For the first time, scientists have found a species of ants that will rescue its injured soldiers and bring them back home to recover.
In a study published Wednesday by the U.S. journal Science Advances, researchers found that when an African Matabele ant is injured in a fight with termites, it will "call" its nest mates for help by excreting chemical substances.
The injured ant is then carried back to the nest where it can recover after receiving treatment that usually involves removing the termites still clinging to the insect.
"We have observed helping behaviour vis-a-vis injured animals for the first time in invertebrates," study author Erik Frank, a Ph.D. student at the University of Wurzburg in Germany, said in a statement.
"This was an unexpected finding, especially for social insects, where individuals are usually of little value."
African Matabele ants are widespread south of the Sahara and are a specialized termite predator.
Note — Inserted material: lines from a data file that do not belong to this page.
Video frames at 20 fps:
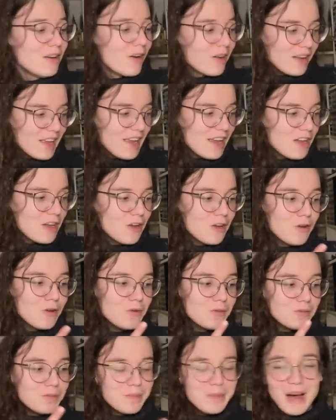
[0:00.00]
Ollie,
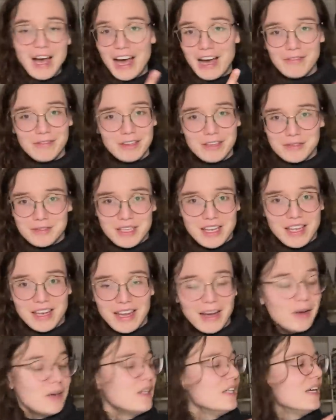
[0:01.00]
who have left here
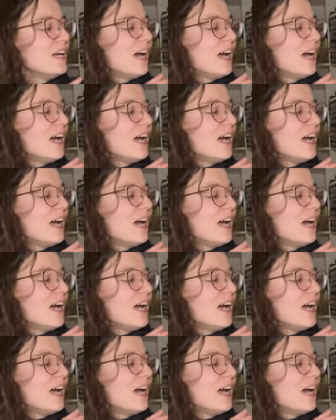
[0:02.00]
now,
They set out to hunt prey two to four times a day.
Proceeding in long files, the ants raid termites at their foraging sites, killing many workers and hauling the prey back to their nest.
These attacks, however, are met with resistance and the ants get involved in fights with termites of the soldier caste, according to the researchers.
Injury and mortality can occur during such combats, as the soldiers are very adept at using their powerful jaws to fend off the attackers, they said.
Luckily for these injured ants, nestmates often picked them up and brought them home.
Nearly all rescued ants were found to participate in subsequent invasions -- sometimes less than an hour after injury.
In experiments that forced the injured ants to return home alone, 32 percent of them died en route, mainly due to predation by spiders.
Rescue behavior, however, reduced combat mortality to nearly zero, at no cost to the rescuer to help, meaning that this behavior benefits not just the injured insect but also the entire colony.
A model showed that rescuing injured ants helped maintain a 28.7 percent larger colony size.
"Obviously, it pays off for the colony as a whole to invest in the rescue service," the researchers noted.